> _Supplied records_:
=-=-=

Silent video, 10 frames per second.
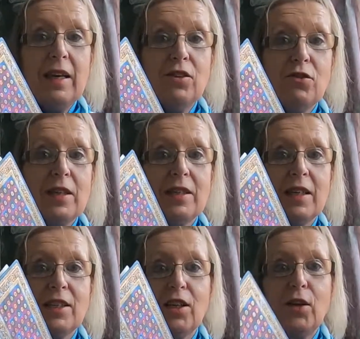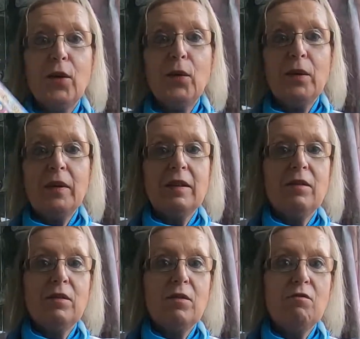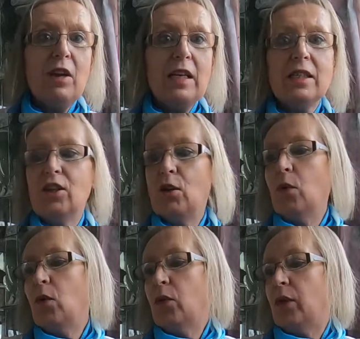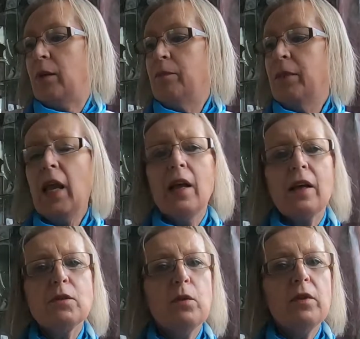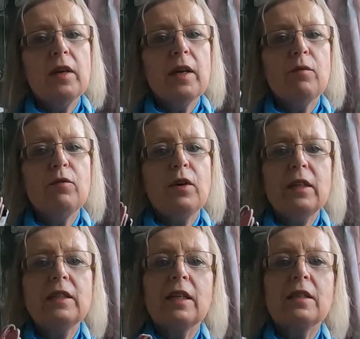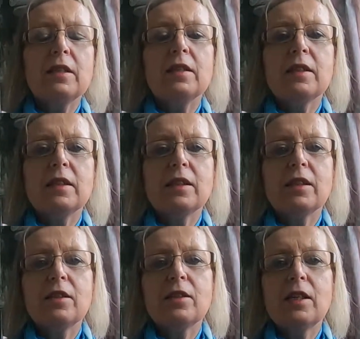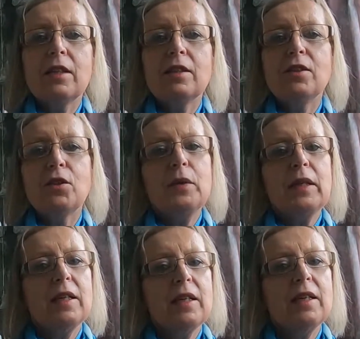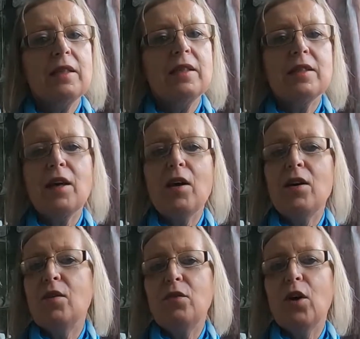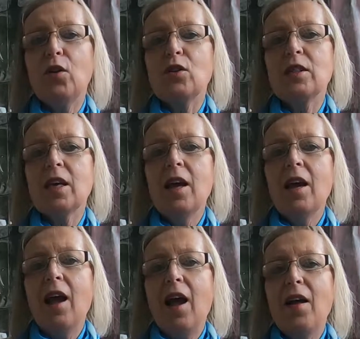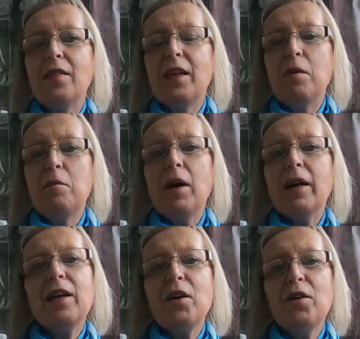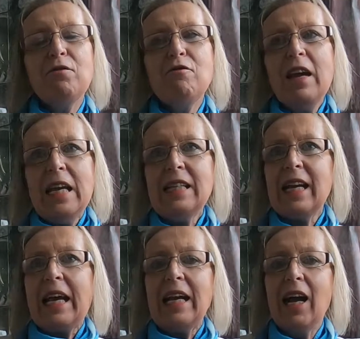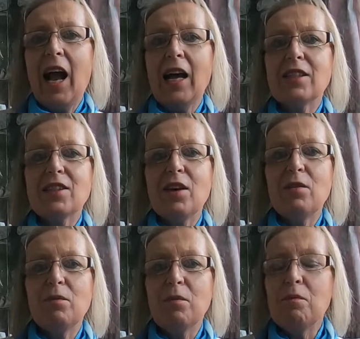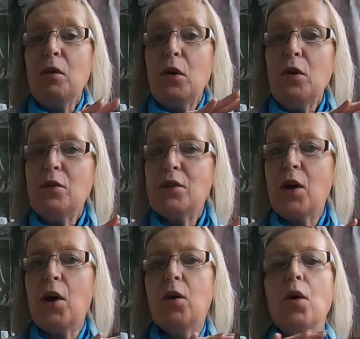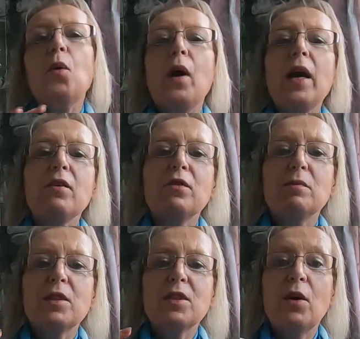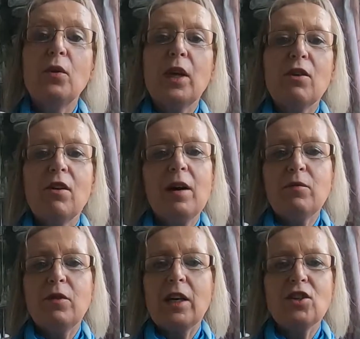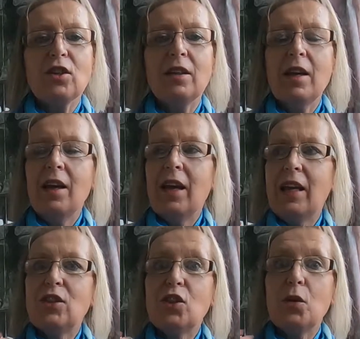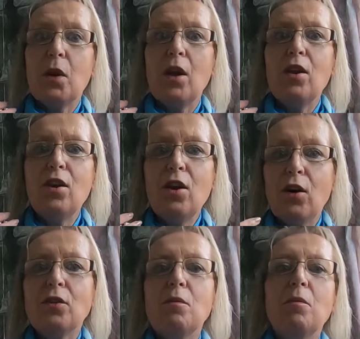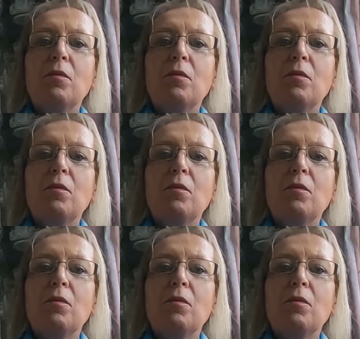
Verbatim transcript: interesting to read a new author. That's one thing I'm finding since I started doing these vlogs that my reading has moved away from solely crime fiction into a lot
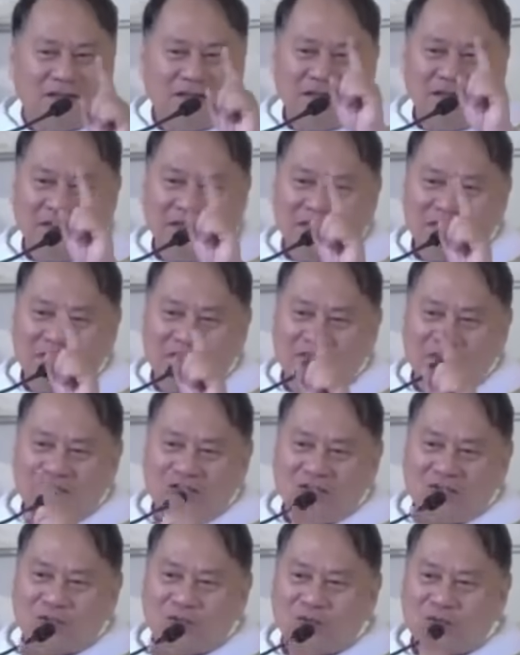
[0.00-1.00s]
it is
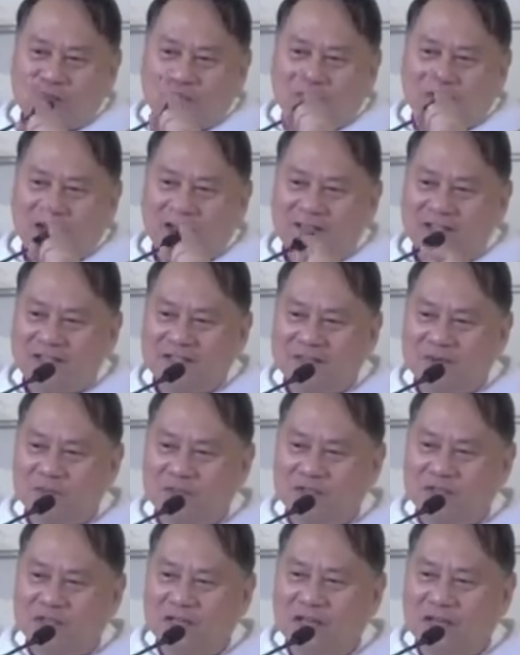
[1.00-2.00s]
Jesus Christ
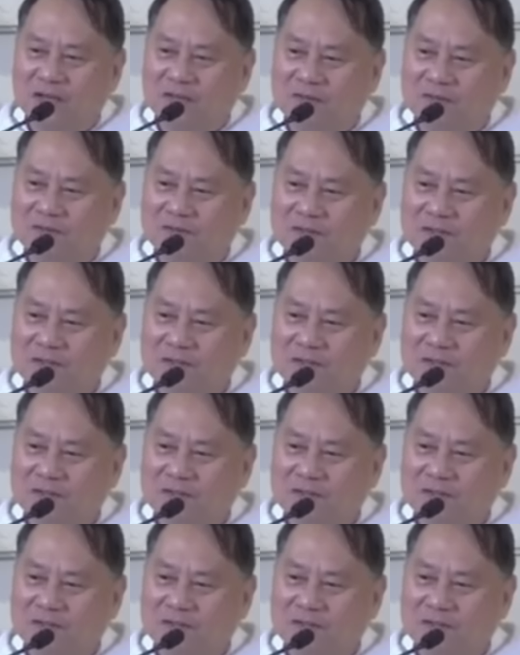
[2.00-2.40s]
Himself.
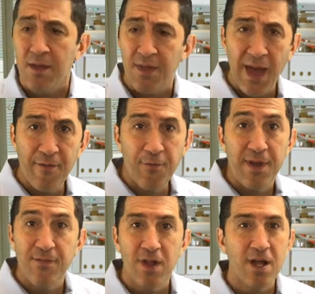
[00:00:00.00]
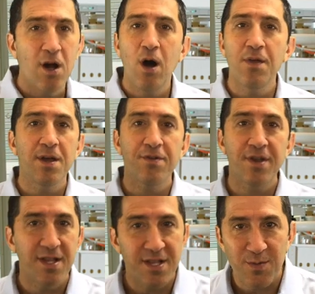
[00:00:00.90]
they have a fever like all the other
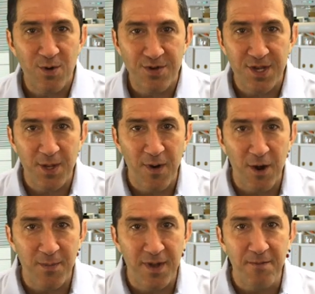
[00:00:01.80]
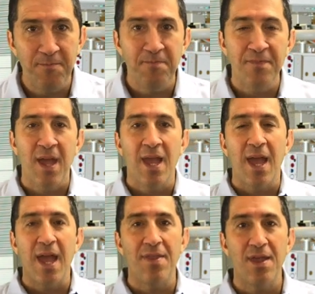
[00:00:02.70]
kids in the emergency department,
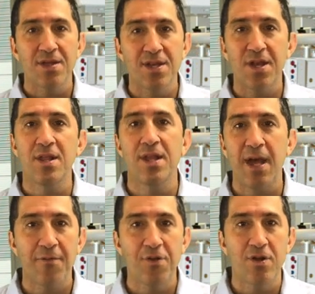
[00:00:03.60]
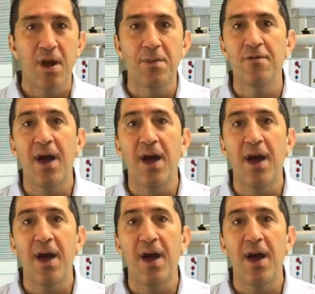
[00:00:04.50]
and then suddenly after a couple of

=-=-=

> _Problem details_:
Please transcribe exactly the line containing "[1.00-2.00s]" and every later line through the end of the records above, omitting pictures.

> _Finished task_:
[1.00-2.00s]
Jesus Christ
[2.00-2.40s]
Himself.
[00:00:00.00]
[00:00:00.90]
they have a fever like all the other
[00:00:01.80]
[00:00:02.70]
kids in the emergency department,
[00:00:03.60]
[00:00:04.50]
and then suddenly after a couple of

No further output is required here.